# Aikido - the art of peace



## happyandfirm (Oct 19, 2007)

this is the best tip i can give you thats not already been mentioned.

aikido is a self-defence martial art. but its much different than any other martial art. the point of aikido is to take control of your mind, emotions and body to be able to avoid any stress. of course stress is when someone on the street attacks you and everyone at first thinks that is point of aikido.

but its not. becoming a better fighter is only consequence of upgrading your focus, awareness of surroundings, emotional stability and awareness of yourself. your body of course also gets prepeared because you sweat a bit  . point of aikido is in the end not becoming more prepeared for fight but more prepeared for life! instructor keeps insisting on this and everyone realises that very quickly.
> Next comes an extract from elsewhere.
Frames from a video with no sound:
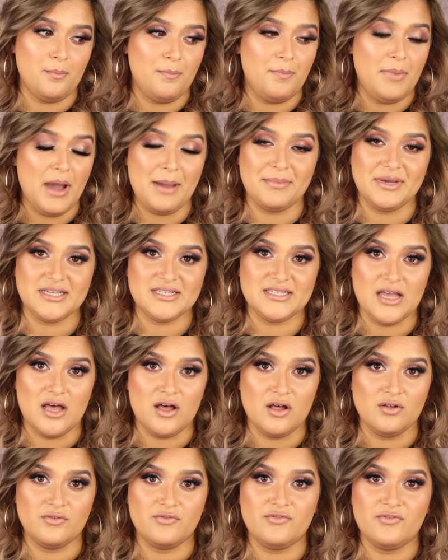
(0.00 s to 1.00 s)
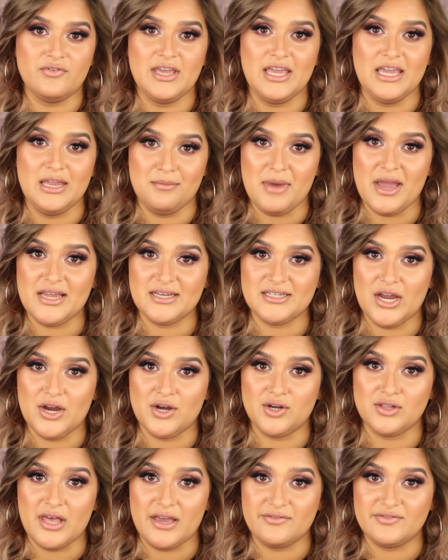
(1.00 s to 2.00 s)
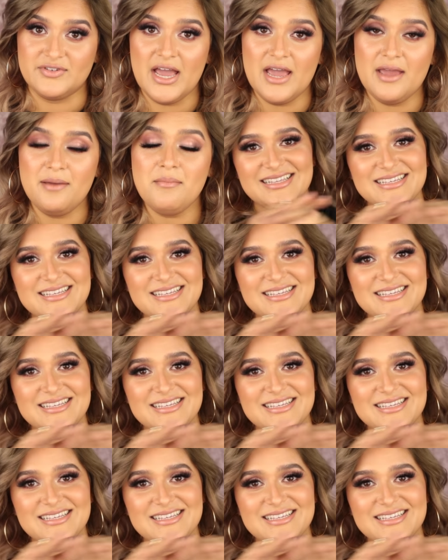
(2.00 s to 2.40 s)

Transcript: by myself in my entire lifetime.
not to be scared, aikido is not competitive but cooperative sport. nobody fights in training, people "play" (thats what its called) or work together to improve each other.

also, in the beginning of trainings dp/dr does not represent problem because everybody is equally confused and lost :wink: 
on first few trainings instructor kept saying: if you are not confused by all of this, if you arent dizzy from all of this GET THE HELL OUT OF HERE because you are not material for aikido.

*aikido is best thing that happened to me*, after it helped me chase that ugly fog away, it helped me be a happy and focused person!

*try it, its great* 8)


----------



## PPPP (Nov 26, 2006)

I took an aikido class at my university and it was pretty cool.
I wanted to keep up with it afterwards but... didn't manage to.

But I'd recomend it as a good thing to do to get some exercise and clear-headedness.


----------



## TerriW (Jun 13, 2007)

I have been in karate for a while now, I practice shotokan, it too teaches to be peaceful and it is strictly for self defense. It has helped me quite a bit, it teaches you how to meditate and focus and take control of your mind. I love it.


----------



## happyandfirm (Oct 19, 2007)

@layla :arrow: glad you liked it  , sorry you didnt manage to keep up with it 

@terryw :arrow: shotokan sounds like aikido. it will certainly do you good :wink: . i only want to mention that we dont go to trance when meditating or any stuff like that, we only learn how to breathe properly (through diaphragm) and relax that way.


----------